Dalam konteks ini, FSP FARKES-R memompa "nafas panjang" melalui:
Pengorganisasian yang Persisten: Membangun dan merawat serikat di berbagai fasilitas kesehatan dan pabrik farmasi, seringkali di tengah lingkungan yang tidak ramah serikat.
Edukasi Anggota: Memberikan pemahaman kepada tenaga kesehatan dan farmasi tentang hak-hak perburuhan mereka, pentingnya berserikat, dan bagaimana logika kapitalisme juga memengaruhi sektor mereka.
Advokasi untuk Kebijakan Pro-Pekerja Kesehatan/Farmasi: Mendorong regulasi yang melindungi jam kerja, memberikan upah layak, menjamin keselamatan kerja, dan memastikan kepastian kerja bagi para pekerja di sektor ini.
Solidaritas Internal dan Eksternal: Membangun kekuatan bersama antar berbagai jenis pekerja di sektor kesehatan/farmasi, dan juga berjejaring dengan serikat buruh dari sektor lain untuk memperkuat gerakan buruh secara keseluruhan.
Bagi FSP FARKES-R, api Marsinah adalah pengingat bahwa perjuangan untuk upah layak, kepastian kerja, dan hak berserikat tidak mengenal sektor. Kematiannya menginspirasi komitmen jangka panjang untuk terus berjuang, memompa "nafas panjang" organisasi, menghadapi tantangan spesifik di sektor kesehatan dan farmasi, sembari tetap terhubung dengan perjuangan buruh secara umum melawan cengkeraman kapitalisme global.
Suluh Api Perjuangan Marsinah dalam Setiap Langkah Panjang Kami
Di tahun 2025 ini, api yang dinyalakan oleh keberanian dan kematian Marsinah masih membara. Ia bukan hanya nyala duka, melainkan nyala semangat yang terus menginspirasi. Sejarah perjuangan Marsinah mengingatkan kita bahwa hak-hak buruh tidak diberikan, melainkan direbut melalui perjuangan. Namun, realitas kapitalisme global yang kian kompleks menuntut lebih dari sekadar keberanian sesaat. Ia menuntut daya tahan, strategi matang, dan yang terpenting, "nafas panjang."

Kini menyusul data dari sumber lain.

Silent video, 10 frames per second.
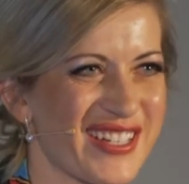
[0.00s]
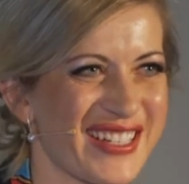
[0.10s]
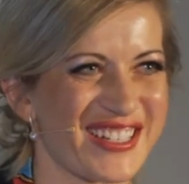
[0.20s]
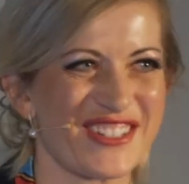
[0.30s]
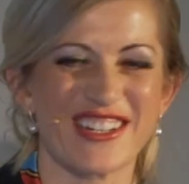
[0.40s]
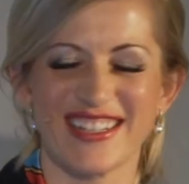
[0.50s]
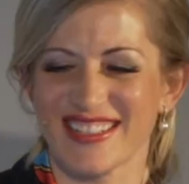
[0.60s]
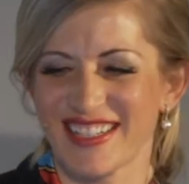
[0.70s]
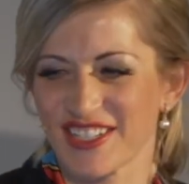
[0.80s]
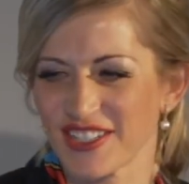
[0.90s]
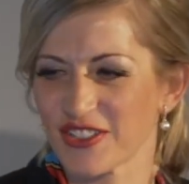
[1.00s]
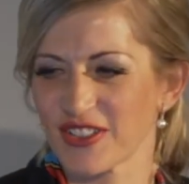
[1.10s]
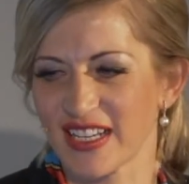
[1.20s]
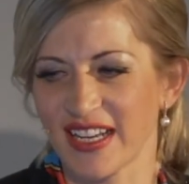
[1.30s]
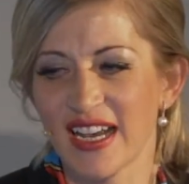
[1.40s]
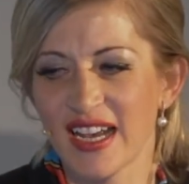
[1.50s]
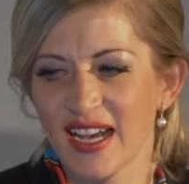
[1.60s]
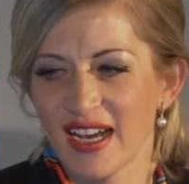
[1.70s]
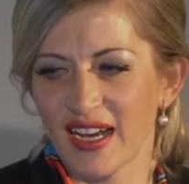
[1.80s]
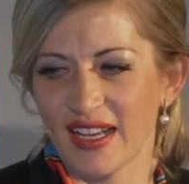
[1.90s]
tokenization today.
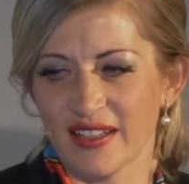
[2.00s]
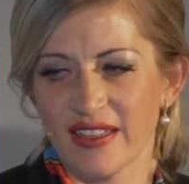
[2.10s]
And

Bagi FSP FARKES-R, api Marsinah adalah kompas moral dan pemicu strategis. Ia mengingatkan kita bahwa perjuangan di sektor kesehatan dan farmasi, meskipun unik, adalah bagian tak terpisahkan dari perjuangan buruh melawan logika eksploitasi kapitalisme. Kami tidak bisa hanya melakukan protes atau negosiasi ad-hoc. Kami harus membangun organisasi dengan daya tahan maraton, mendidik dan memberdayakan anggota secara berkelanjutan, serta merumuskan strategi yang mampu beradaptasi dengan wajah baru penindasan.

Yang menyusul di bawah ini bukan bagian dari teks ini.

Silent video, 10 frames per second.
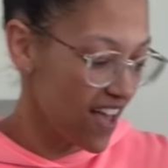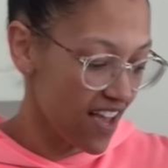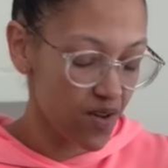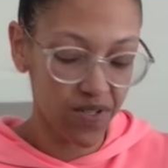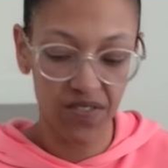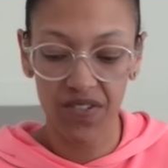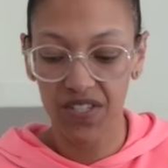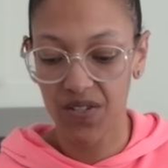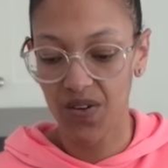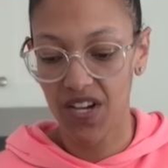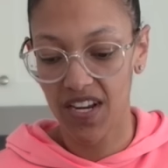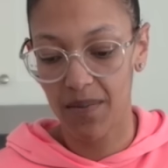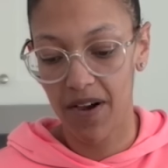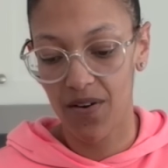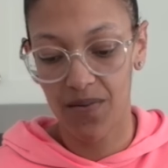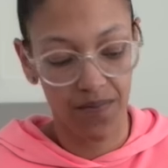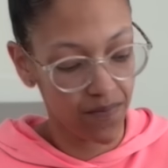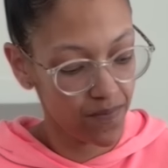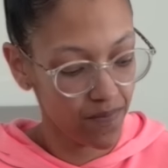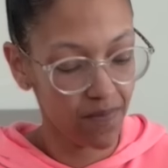I always feel so good about
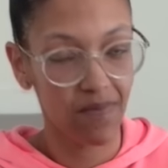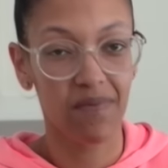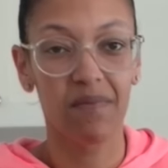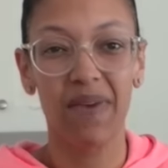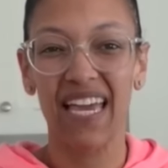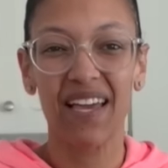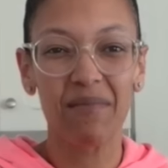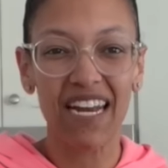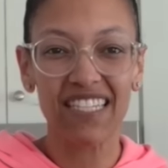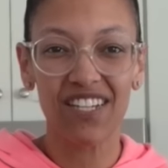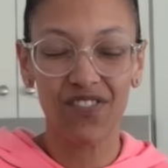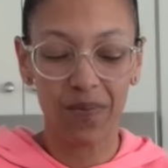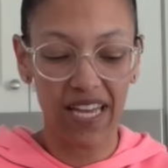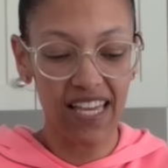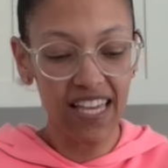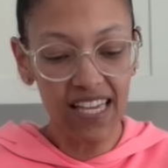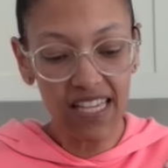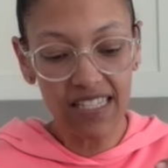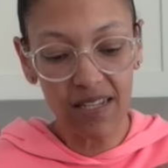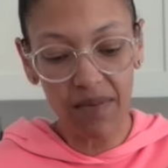making medicine for my
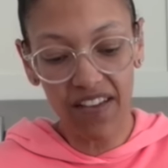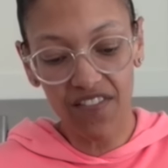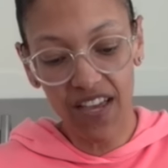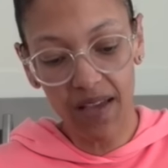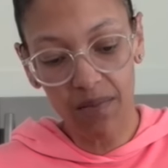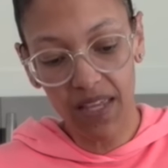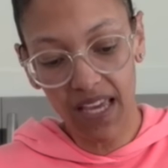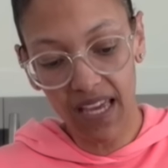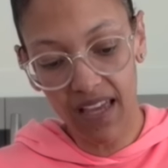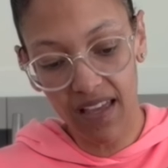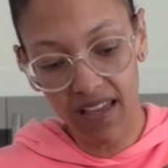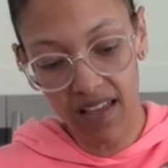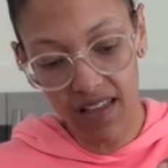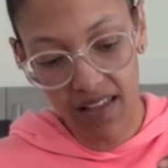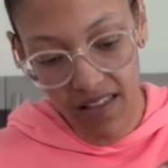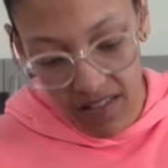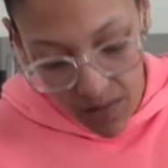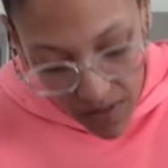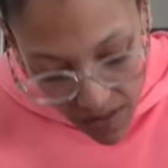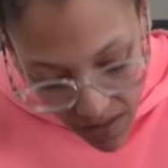kids and my family. This one's a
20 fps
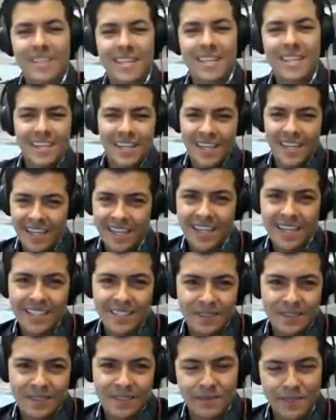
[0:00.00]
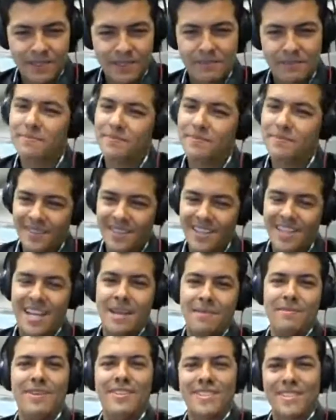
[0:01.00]
Hi, guys. Well,
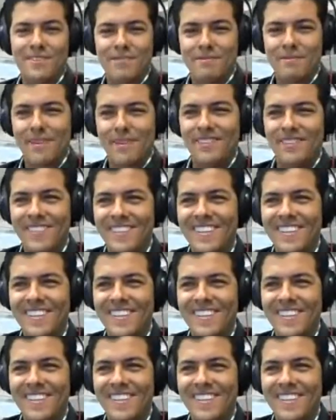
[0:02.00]
I'm Oscar Romero.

Mengenang Marsinah di tahun 2025 berarti merawat api perjuangannya dalam setiap langkah panjang yang kami ambil: dalam setiap pertemuan serikat, setiap advokasi kebijakan, setiap upaya pengorganisasian di rumah sakit atau pabrik farmasi, dan setiap tindakan solidaritas. Api itu adalah warisan Marsinah. Nafas panjang adalah cara kami memastikan api itu tidak pernah padam, dan justru semakin membesar, menerangi jalan perjuangan buruh Indonesia menuju keadilan sejati, di tengah cengkeraman kapitalisme global.
Perjuangan Marsinah abadi, nafas panjang gerakan buruh adalah kuncinya.